- **Work to be completed**:
Omit any picture, and return the remaining data exactly as written.

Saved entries
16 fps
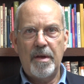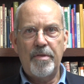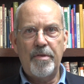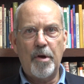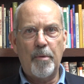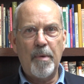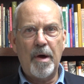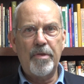
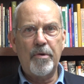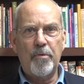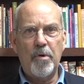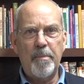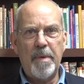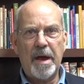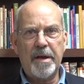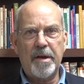Their mother
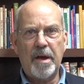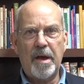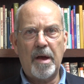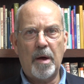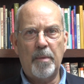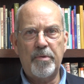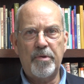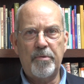Rebekah
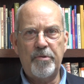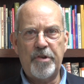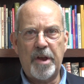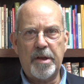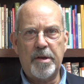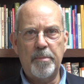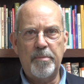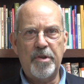helped
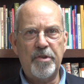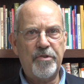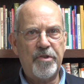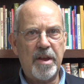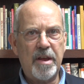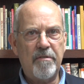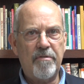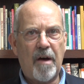Jacob
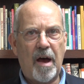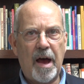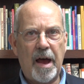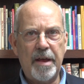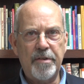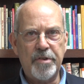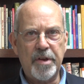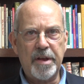deceive
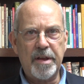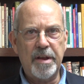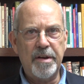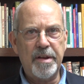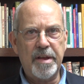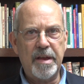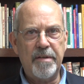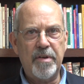Isaac
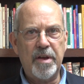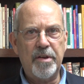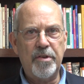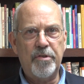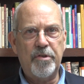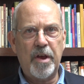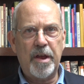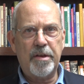into
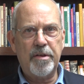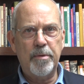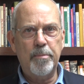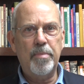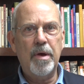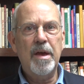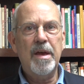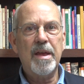giving
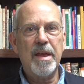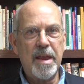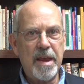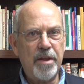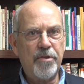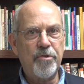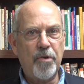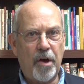Jacob
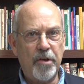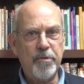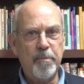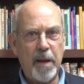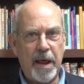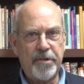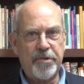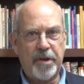Esau's
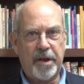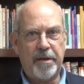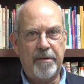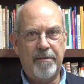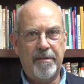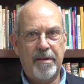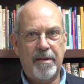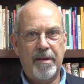blessing.
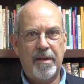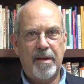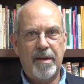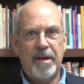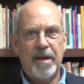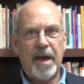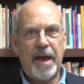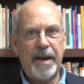
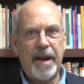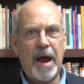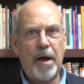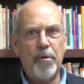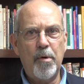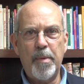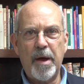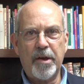And
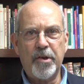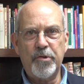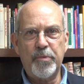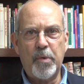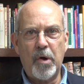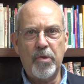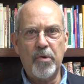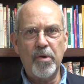now Rebekah's
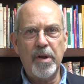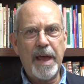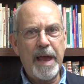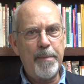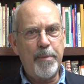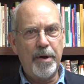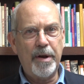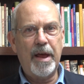brother
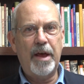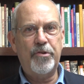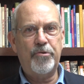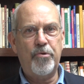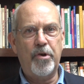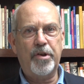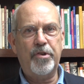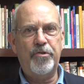Laban has
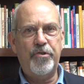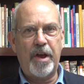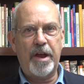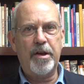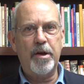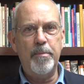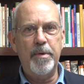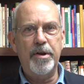tricked
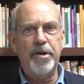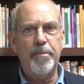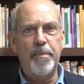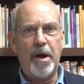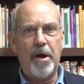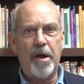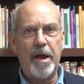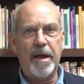Jacob into
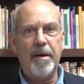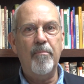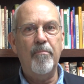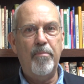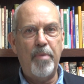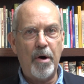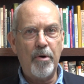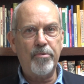marrying
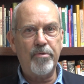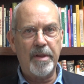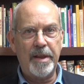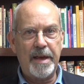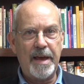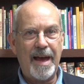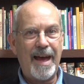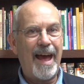both
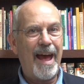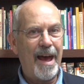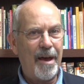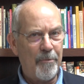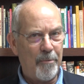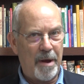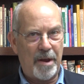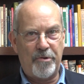Leah
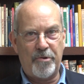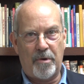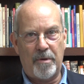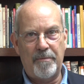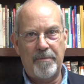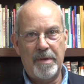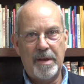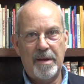and
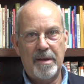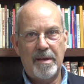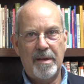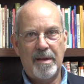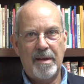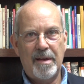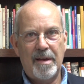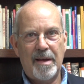Rachel.
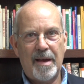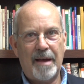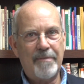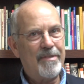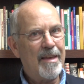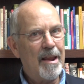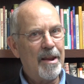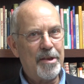
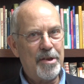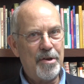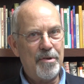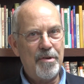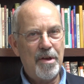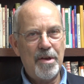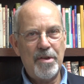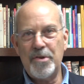I'm telling
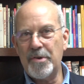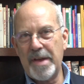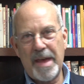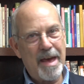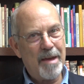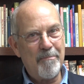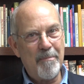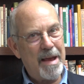you, you
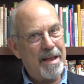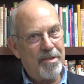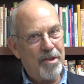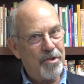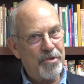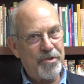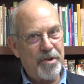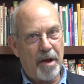can't make
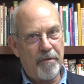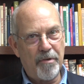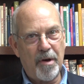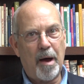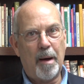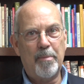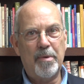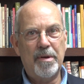this stuff
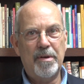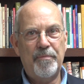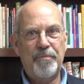up.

- **Solution for this task**:
16 fps
Their mother
Rebekah
helped
Jacob
deceive
Isaac
into
giving
Jacob
Esau's
blessing.
And
now Rebekah's
brother
Laban has
tricked
Jacob into
marrying
both
Leah
and
Rachel.
I'm telling
you, you
can't make
this stuff
up.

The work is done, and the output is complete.